Deneyimli profesyoneller, Gleason skoru yüksek olduğunda ve pozitif cerrahi sınırlar daha geniş olduğunda mikroskobik metastazların daha olası olduğunu öğrendiler. Bu durumlarda, radyasyon alanı muhtemelen lenf düğümlerini kapsayacak şekilde genişletilmelidir. Lupron ile hormon tedavisi de yaygın olarak önerilir.

Çoklu Pozitif Kenar Boşlukları

Acil tedavi olmaksızın prostat kanserinin izlenmesi, birden çok pozitif sınırı olan erkekler için uygun değildir. Çoklu marjlar genellikle orijinal kanserin büyük ve yüksek dereceli olduğu anlamına gelir. Bu durumda bir izleme programı uygun değildir çünkü agresif kanserler neredeyse her zaman bir noktada tekrar eder. Tedaviyi geciktirmek, kanserin büyümesi ve yayılması için daha fazla zaman sağlar.

Ameliyattan sonra birden fazla pozitif sınırı olan erkekler, radyasyon, hormon tedavisi ve hatta muhtemelen kemoterapiyi içeren multimodalite tedavi yaklaşımıyla yönetilmelidir. Temel olarak, hastalığı iyileştirmek için agresif ve son bir çaba göstermenin zamanı geldi. Uzmanlar arasında, önerilecek kesin protokole ilişkin önemli farklılıklar vardır. Bununla birlikte, genel olarak, tedavi programları, yüksek riskli, yeni teşhis edilmiş hastalığın yönetilme şeklini taklit etme eğilimindedir (aşağıya bakınız). Araştırma programları ayrıca, tedavi oranlarının daha da iyileştirilip iyileştirilemeyeceğini görmek için Xtandi veya Zytiga gibi daha güçlü hormonal ajanların eklenmesini veya Taxotere ile 4 ila 6 kür kemoterapi ilavesini araştırmaktadır.

Tedaviye başlamadan önce operasyondan sonra birkaç ay beklemek iyi bir fikirdir. Bu biraz iyileşme süresi sağlar ve umarım tedaviye başlamadan önce idrar kontrolünün yeniden sağlanmasına izin verir. Daha fazla gecikme, erektil fonksiyonun devam etmesi umuduyla, iki yıla kadar sürebilen bir süreç genellikle ihtiyatlı değildir. Beklenmedik bir komplikasyon olmadığı varsayıldığında, Lupron ve Casodex ile hormon tedavisi başlatılır ve 12-18 ay boyunca sürdürülür.
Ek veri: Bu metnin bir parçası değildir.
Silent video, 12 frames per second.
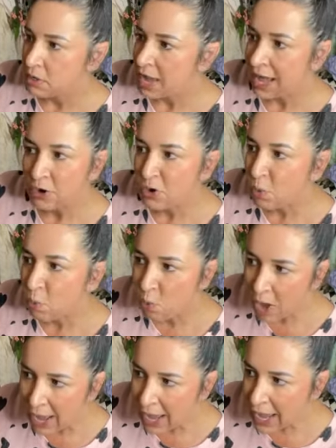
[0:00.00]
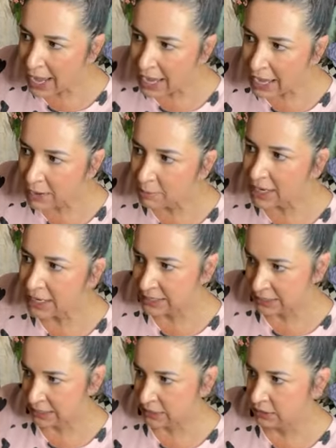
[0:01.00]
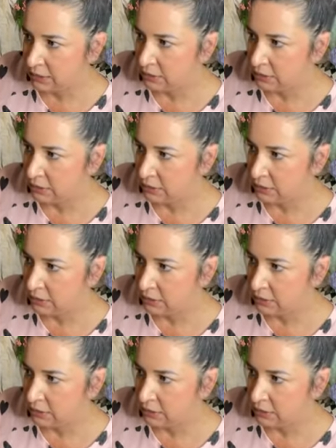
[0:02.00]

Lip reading: I don't know why, but I did.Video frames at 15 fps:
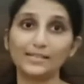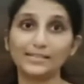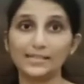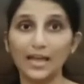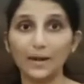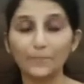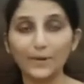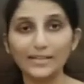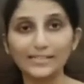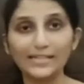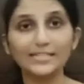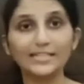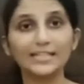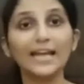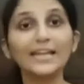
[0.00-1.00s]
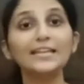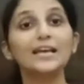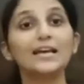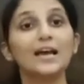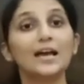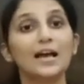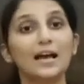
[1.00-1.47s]
they are present in a
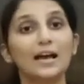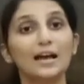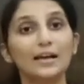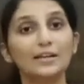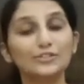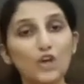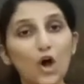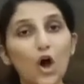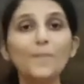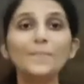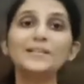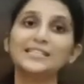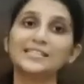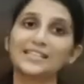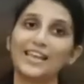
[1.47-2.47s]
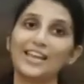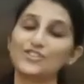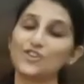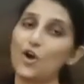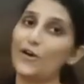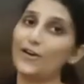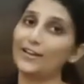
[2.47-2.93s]
dormant stage
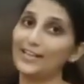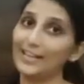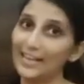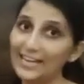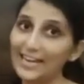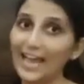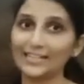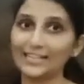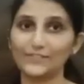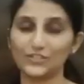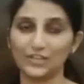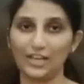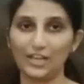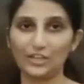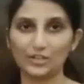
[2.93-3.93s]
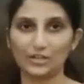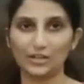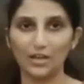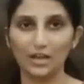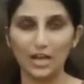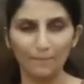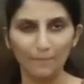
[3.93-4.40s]
or an inactive stage.
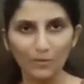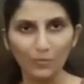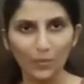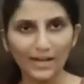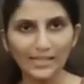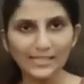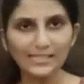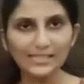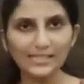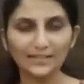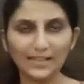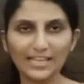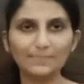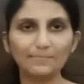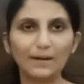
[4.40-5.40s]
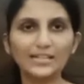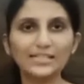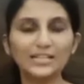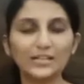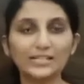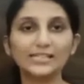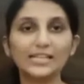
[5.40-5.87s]
But once these
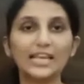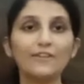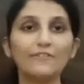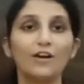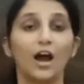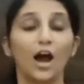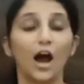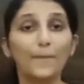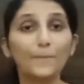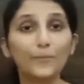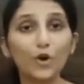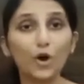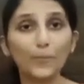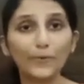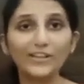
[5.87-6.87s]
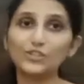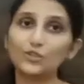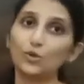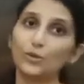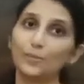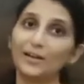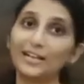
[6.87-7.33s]
buds receive appropriate
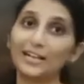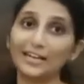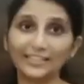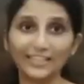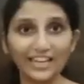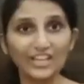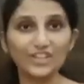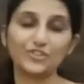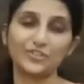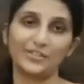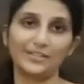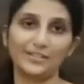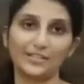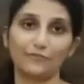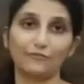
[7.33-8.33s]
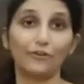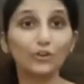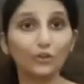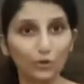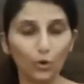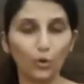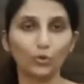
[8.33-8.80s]
suitable conditions for
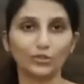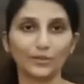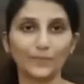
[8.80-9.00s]
growth,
Pelvik lenf düğümlerini tedavi etme konusunda tecrübesi olan deneyimli bir radyasyon terapisti ile konsültasyon da elde edilir.

Birden fazla pozitif marjı olan erkekler için olağan tavsiye, prostat fossasına ve pelvik lenf düğümlerine yönelik radyasyon tedavisine başlamaktır. Pelvik düğümler, yayılacaksa kanser için ilk atlama noktasıdır. Lupron ve Casodex'in başlamasından yaklaşık 60 gün sonra radyasyon başlar. (Hormon tedavisi, bazıları ilaçlar, diyet ve egzersizle azaltılabilen bir dizi potansiyel yan etki ile ilişkilidir.)

Radyasyon ve hormon tedavisinin tamamlanmasından sonra, sürekli gözetim gereklidir. Testosteron ve PSA seviyeleri iki yıl boyunca her üç ayda bir, daha sonra sonraki üç yıl boyunca altı ayda bir izlenir. Normal seviyeler düzeldiğinde testosteron izleme durabilir. Radyasyona maruz kalmış tüm erkekler, tedavi edilmiş olanlar bile, radyasyona bağlı mesane veya rektumun ikincil tümörleri riski nedeniyle ömür boyu yıllık izlemeye ihtiyaç duyacaktır. Bu tür tümörler nadir olmakla birlikte, erken teşhis daha az toksik, daha etkili tedaviye yol açar.